Rendu célèbre par les nombreux procès dont il a fait l’objet depuis l’affaire Estelle H., Valentin L. essuie une nouvelle condamnation pour avoir hébergé un site portant préjudice aux ayants droit du petit poussin noir dénommé Calimero. Dirigé par Monsieur G., le site en question affichait l’effigie du personnage de dessin animé sous le titre « La page française de Calimero » pour présenter un site sadomasochiste pouvant être joint à partir de l’adresse « www.calimero.org ». Saisi par la famille P., héritière du créateur de Calimero, et la société Rever, le Tribunal de grande instance de Paris devait se prononcer sur l’atteinte aux droits d’auteur attachés au tendre volatil ainsi que sur la contrefaçon de la marque « Calimero », concédée par licence d’utilisation exclusive à la société demanderesse. Mais l’action était également dirigée contre Valentin L., gestionnaire du service Altern.org, accusé d’avoir hébergé le site litigieux.
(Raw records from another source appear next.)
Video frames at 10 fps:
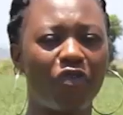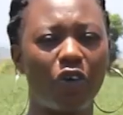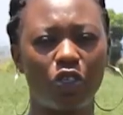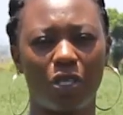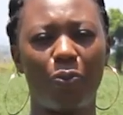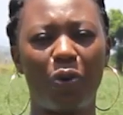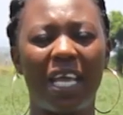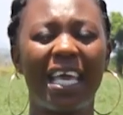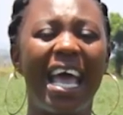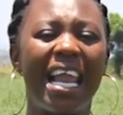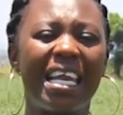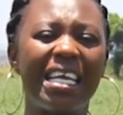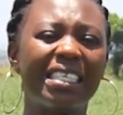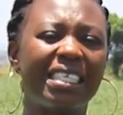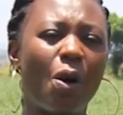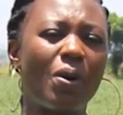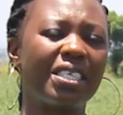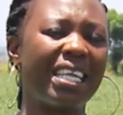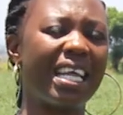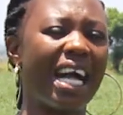before into the break, Liz here
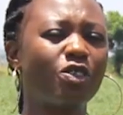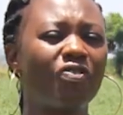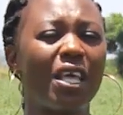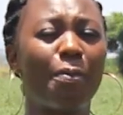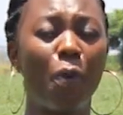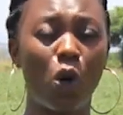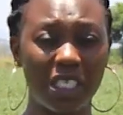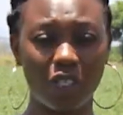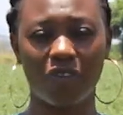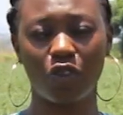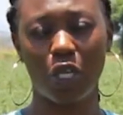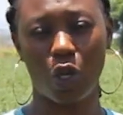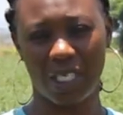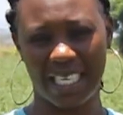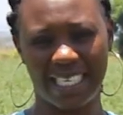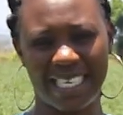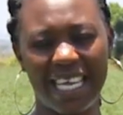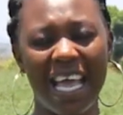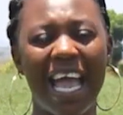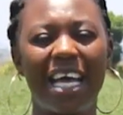was telling us of the importance of soil
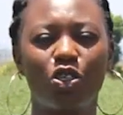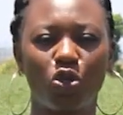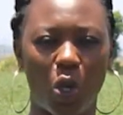testing andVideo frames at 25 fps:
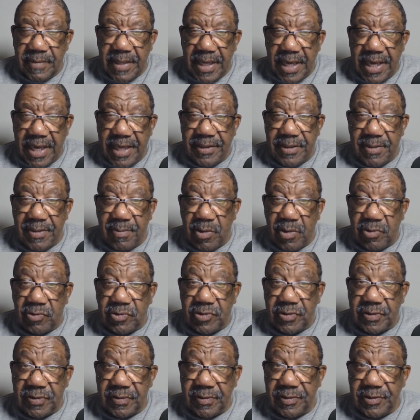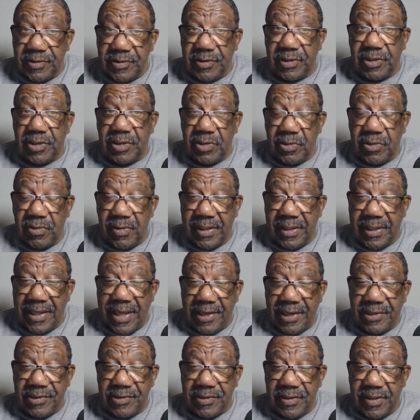and the most secure
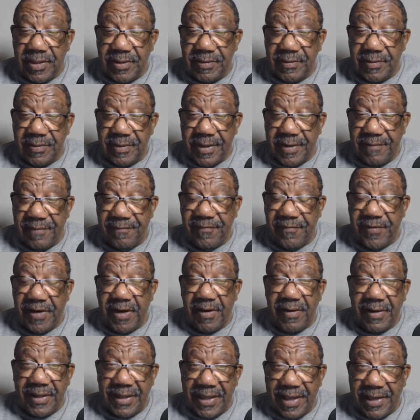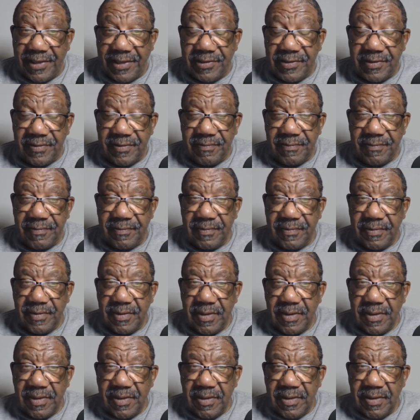election and fair election.
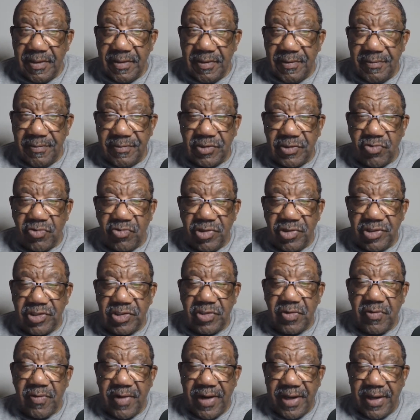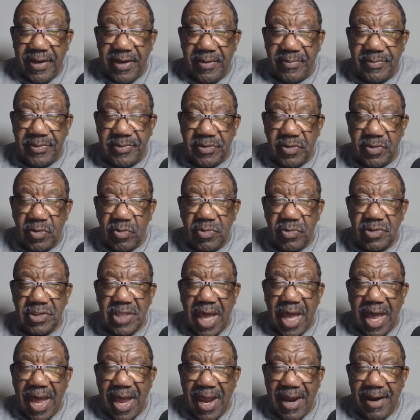It was Chris Krebs, who was
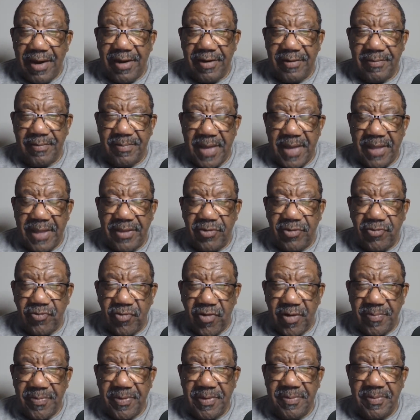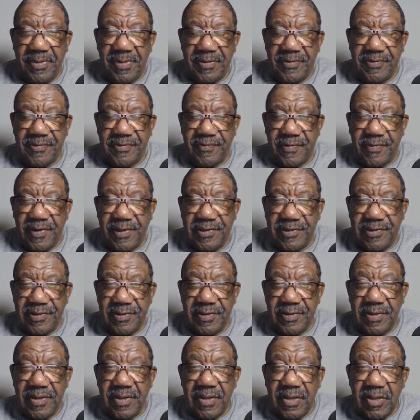hired by the Trump
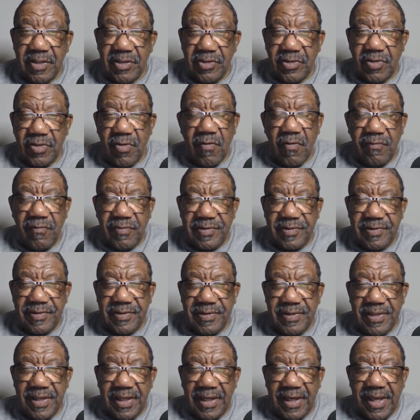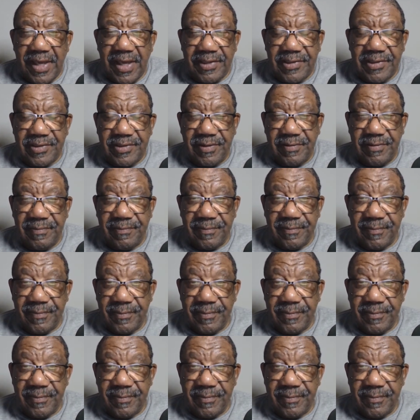administration to oversee the election.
Sans contester la matérialité des actes qui lui étaient reprochés, Monsieur G. a soulevé l’exception de l’article L. 122-5-4° du Code de la propriété intellectuelle selon lequel l’auteur ne peut interdire la parodie, le pastiche et la caricature. Mais le tribunal constate que le nom et le personnage de Calimero sont « reproduits servilement sans ajout ou retrait, sans travestissement », or, la parodie suppose « un travail de démarquage, de travestissement ou de subversion de l’œuvre parodiée, travail que le public perçoit comme tel. » L’exception de parodie ne peut donc pas s’appliquer en l’espèce.
Les juges reprochent ensuite à Valentin L. d’avoir accepté d’héberger un site reproduisant, dans son adresse et son contenu, une marque renommée. Ils admettent qu’il ne peut reposer sur le prestataire « une présomption de connaissance du contenu des sites qu’il héberge », mais ils ajoutent que Valentin L. « ne pouvait pas ignorer le nom de domaine et l’adresse du site de Monsieur G. et donc que ce nom était exclusivement constitué de la reproduction servile d’une marque renommée… », pour engager finalement sa responsabilité sur le fondement de l’article 1382 du Code civil. La mise en œuvre de cette responsabilité semble avoir été renforcée par le maintien d’un lien hypertexte, sur le serveur Altern.org, entre l’ancienne adresse contrefaisante et la nouvelle adresse du site de Monsieur G.
Le tribunal refuse l’appel en garantie de Monsieur G. formé par Valentin L. dès lors qu’aucune clause contractuelle ne le prévoyait. Il condamne finalement l'auteur à 300 000 F de dommages-intérêts et l’hébergeur, in solidum avec l’auteur, au versement de 60 000 F.